Raleigh, N.C. — Lawmakers have not bridged the disagreements that forced the General Assembly to abandon efforts last summer to reform the North Carolina's $14 billion Medicaid health insurance system for the poor and disabled.
A key oversight subcommittee offered a report Tuesday that sketches the broad strokes of a reform effort, but it failed to garner backing from all key players. Much as they were a few months ago, the key fault lines have to to with how quickly the state should move to a new system and whether the state should foster a network of home-grown accountable care organizations or open the door to out-of-state managed care companies.
Medicaid reform is a front-and-center issue for lawmakers because the system is often viewed as a culprit that soaks up funding that could go to other budget priorities, such as education. While there is general agreement that a reform effort could stem the growth of the Medicaid budget, there are divisions on what exactly that reform should look like.
"I find myself unable to support the proposed conclusions and policy recommendations," Rep. Nelson Dollar, R-Wake, said at the end of Tuesday's meeting of the Medicaid Reform Subcommittee, which approved a report to the legislature's Health and Human Services oversight panel.
The key difference between Dollar and the subcommittee's chairmen, Sen. Ralph Hise, R-Mitchell, and Rep. Justin Burr, R-Stanly, has to do with who will be responsible for managing costs within the system.
Dollar favors a model that would allow North Carolina doctors and hospitals to build accountable care organizations that would profit from ensuring that their patients are healthier. Such a system would likely be built on top of North Carolina's current Medicaid program, which uses a company called Community Care of North Carolina to help manage patients. By and large, this is the version of Medicaid reform favored by Gov. Pat McCrory.
Senate leaders have favored a much more aggressive transformation that would move faster than envisioned by Dollar or the Governor's Office and make use of managed care companies, most from out-of-state. Although the report drafted by the subcommittee suggests making use of accountable care organizations, or ACOs, Hise made clear that bigger insurance players would likely have a role.
"We're clear on our direction," Hise said of the Senate leadership's perspective on Medicaid reform.
For anyone who has been watching this debate over the past two years, these positions are nothing new. Hise said there are more players taking an interest in the reform effort but agreed lawmakers might be picking up the reform discussion where they left it this summer, when disagreements were so deep that lawmakers scuttled plans for a late-year session to tackle reform.

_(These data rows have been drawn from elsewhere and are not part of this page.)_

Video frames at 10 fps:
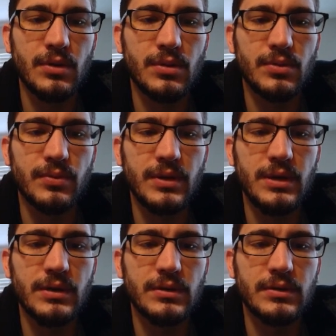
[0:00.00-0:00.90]

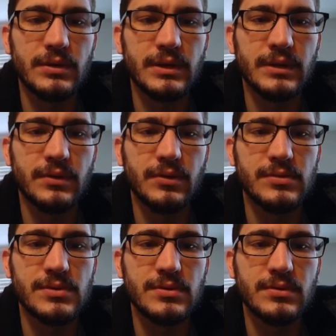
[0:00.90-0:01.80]
3
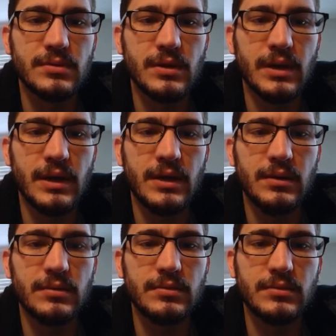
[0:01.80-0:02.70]
is
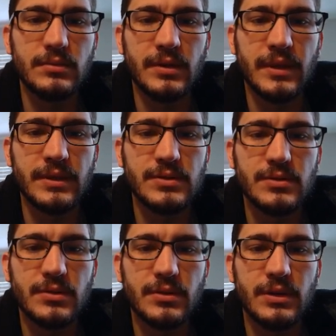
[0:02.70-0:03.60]
8, and that's
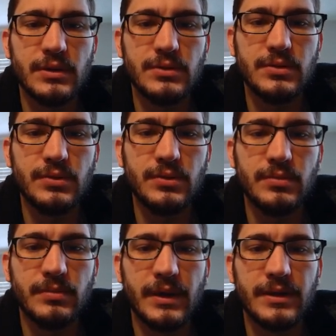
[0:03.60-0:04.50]
32
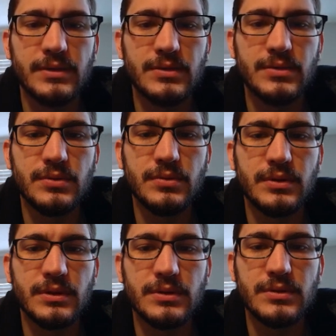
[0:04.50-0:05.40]
minus 2
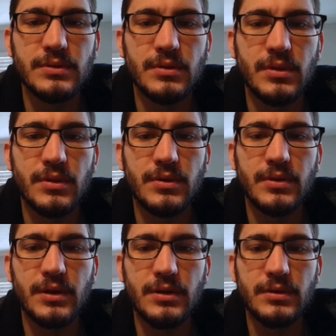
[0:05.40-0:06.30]
is
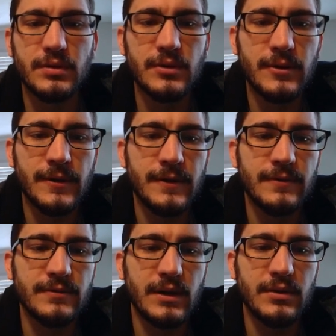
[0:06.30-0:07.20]
30.
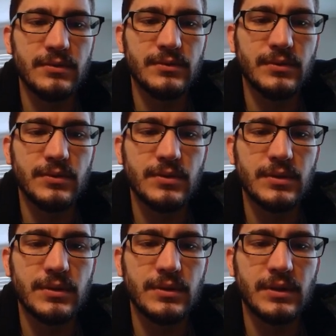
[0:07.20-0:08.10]
If I have
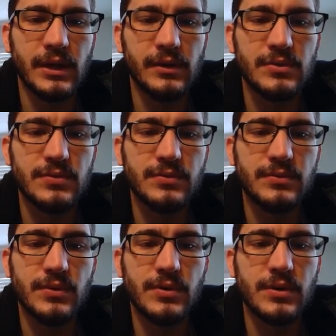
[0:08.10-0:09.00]
4, that is
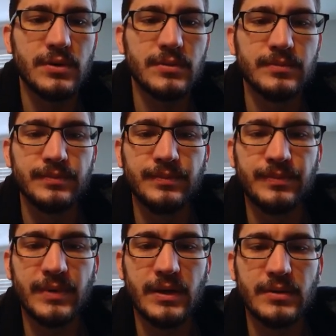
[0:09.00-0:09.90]
4.
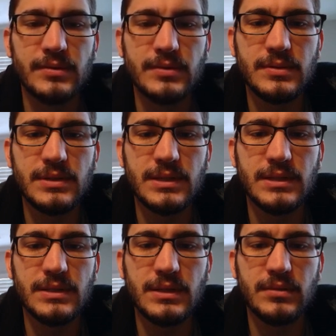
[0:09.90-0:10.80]
That is
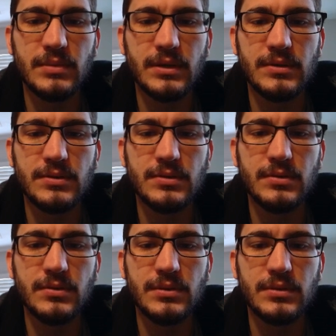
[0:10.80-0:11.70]
16 minus 2
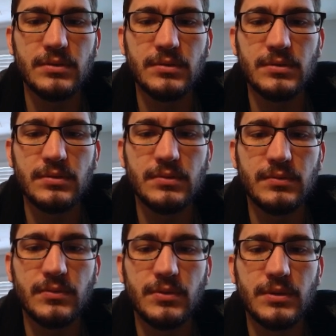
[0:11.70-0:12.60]
is
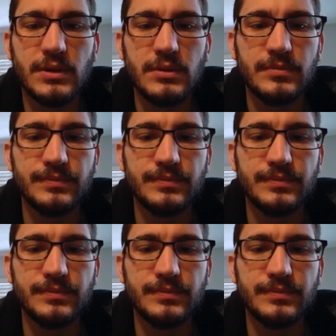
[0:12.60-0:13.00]
14.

In particular, senators are aiming for a Medicaid system that would require little management from the General Assembly. While the House plan moves toward health care providers and insurers assuming "full risk" for cost overruns, it does not move that way as quickly.
While the Senate's leadership is likely to be much the same as it has been the past two years, the House is in flux. Speaker Thom Tillis won his race for U.S. Senate, and Republicans have nominated Rep. Tim Moore, R-Cleveland, to take over the chamber's top spot. It's unclear how Moore will arrange his leadership team and whether Dollar will once again be the chamber's leader on Medicaid or whether someone like Burr, who is more sympathetic to the Senate's position, will take on that role.
"Medicaid is very complicated. There is no easy fix," said Robin Cummings, director of the state's Medicaid program.
Speaking to the committee, Cummings said that the timeline proposed by the subcommittee's report may be too quick for accountable care organizations to realistically take hold. He also pointed out that changes already underway have helped better predict the costs involved in Medicaid and begun to slow the growth of the system.
"You need to build on what you have in place," he said.
Hise said that he had talked to accountable care groups that believed they could take on the full risk burden in less than two years, and he pointed to figures that suggest, no matter what the state does under the current system, costs will continue to grow by 6.5 percent a year. Without a major change, he said, Medicaid would continue to take up funding from other programs, such as public schools.
The subcommittee did not tackle two of the other big questions in the Medicaid debate. Another committee has been looking at whether the Department of Health and Human Services should continue running Medicaid or whether it should be moved to a new independent authority board.
Neither committee appears to have considered whether the state should expand the Medicaid program to include more people as allowed by the federal Affordable Care Act. That option, which could bring more federal money to the state but could increase state costs in the future, is not popular with the committee's leaders.
"It would be impossible for us to expand Medicaid at this point," Hise said.